- **Activity**
Each record below is to be copied exactly; the pictures are to be omitted.
*** Input for this task ***
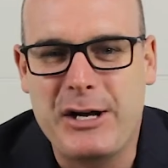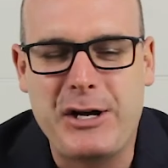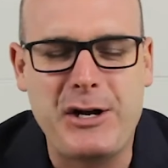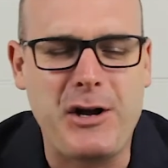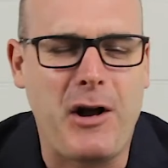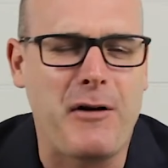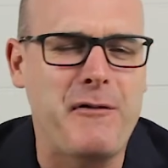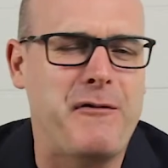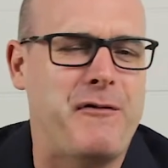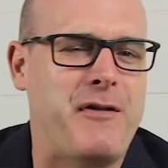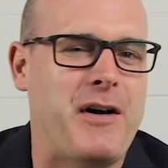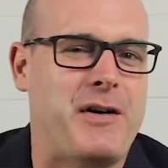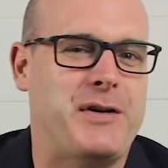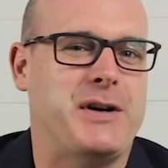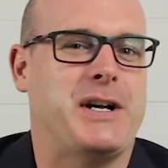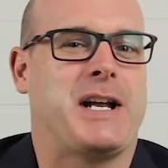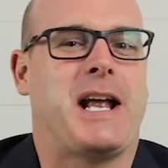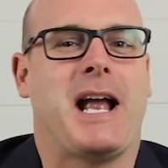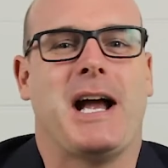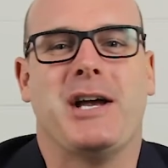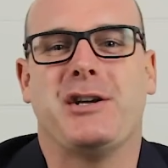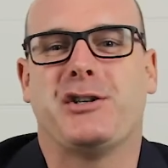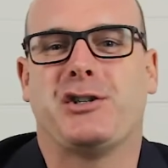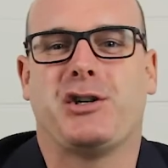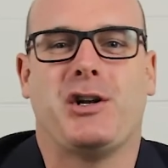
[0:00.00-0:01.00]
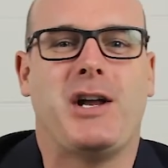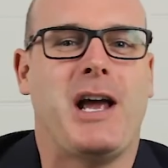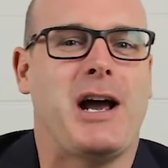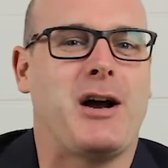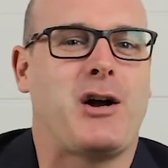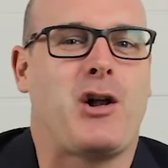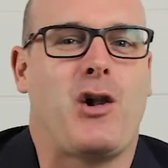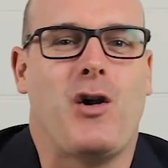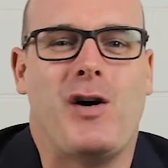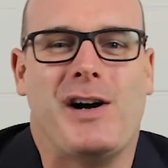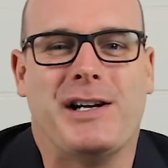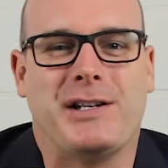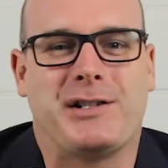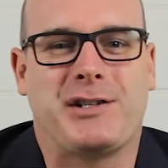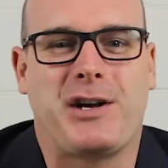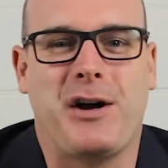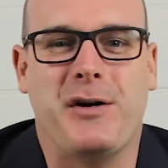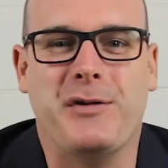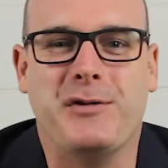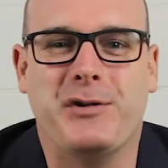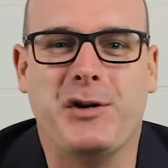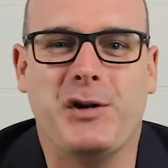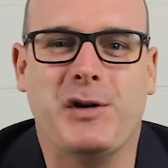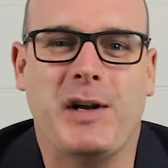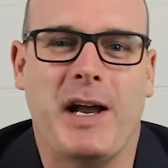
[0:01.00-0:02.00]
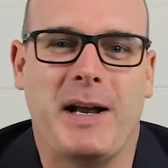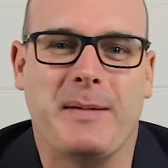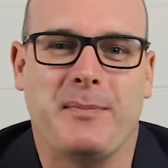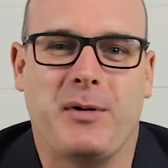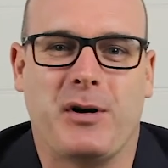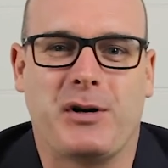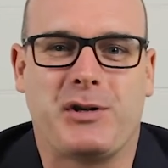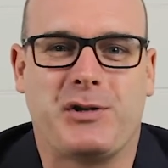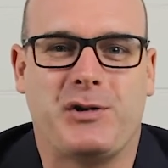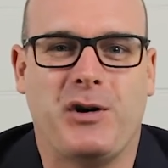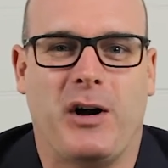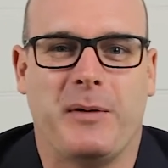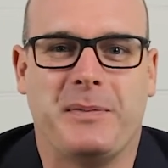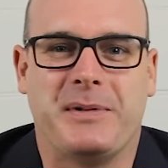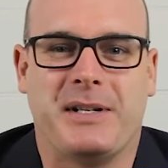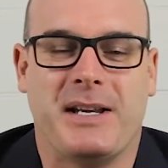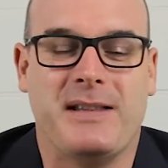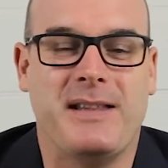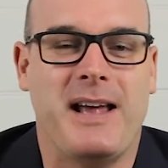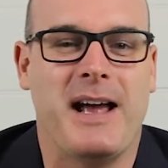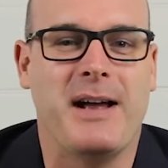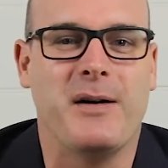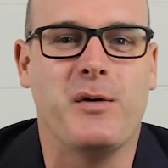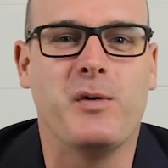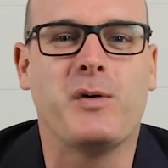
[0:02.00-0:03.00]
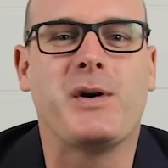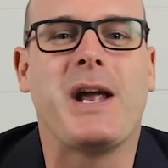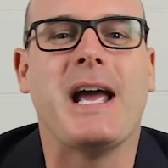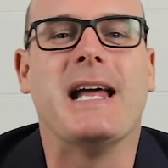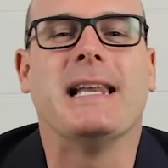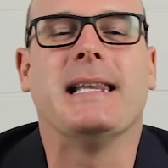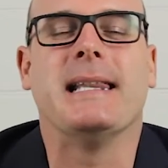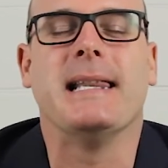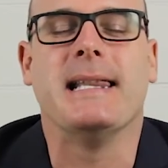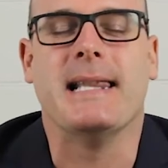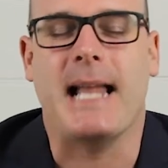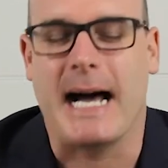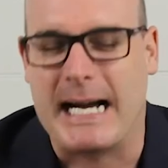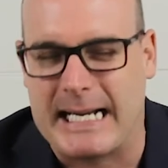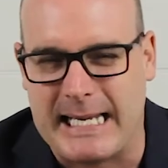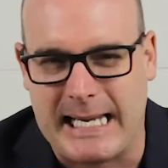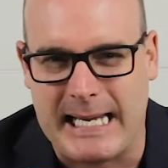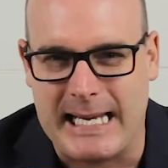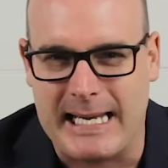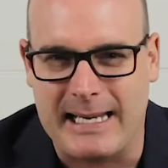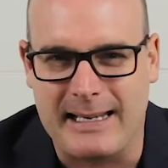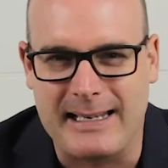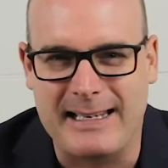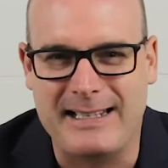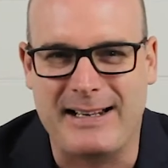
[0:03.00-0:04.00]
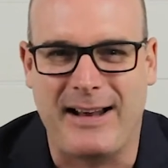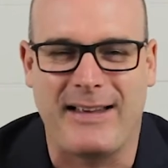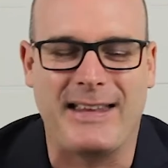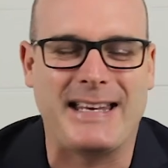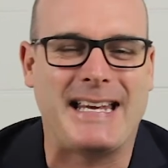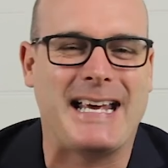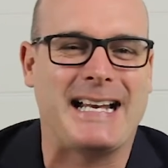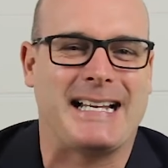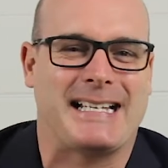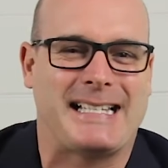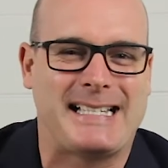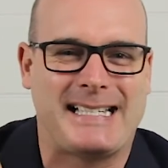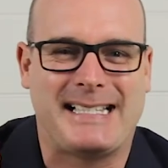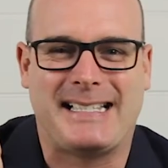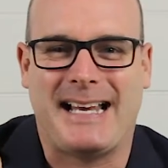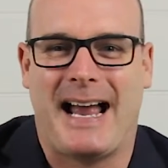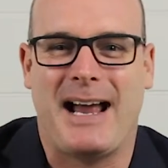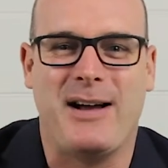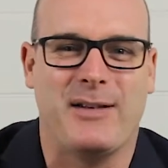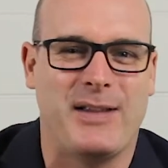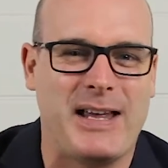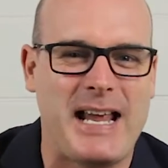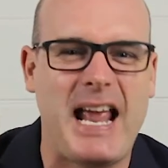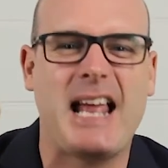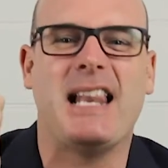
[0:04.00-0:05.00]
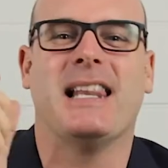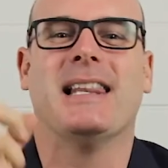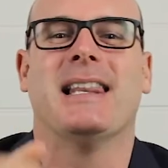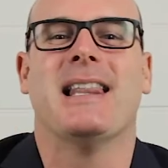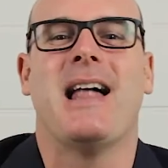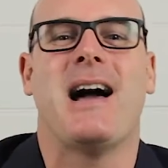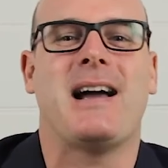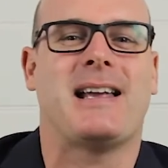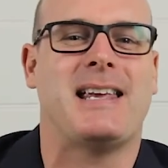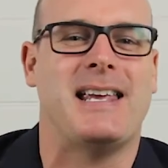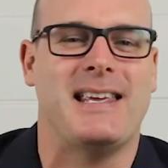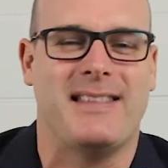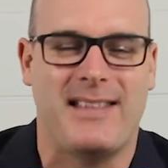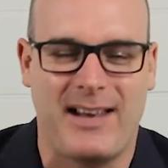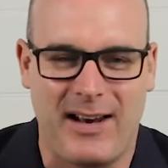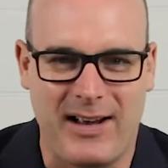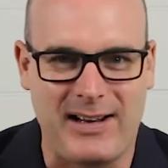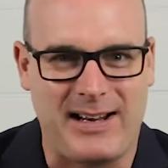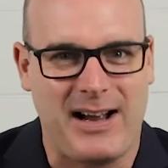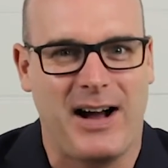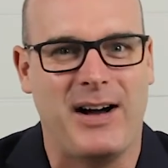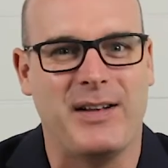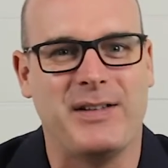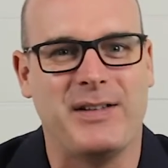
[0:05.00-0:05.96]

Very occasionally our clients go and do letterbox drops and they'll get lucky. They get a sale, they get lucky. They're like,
*** End of Input for this task ***
- **Solution for this problem**
[0:00.00-0:01.00]
[0:01.00-0:02.00]
[0:02.00-0:03.00]
[0:03.00-0:04.00]
[0:04.00-0:05.00]
[0:05.00-0:05.96]

Very occasionally our clients go and do letterbox drops and they'll get lucky. They get a sale, they get lucky. They're like,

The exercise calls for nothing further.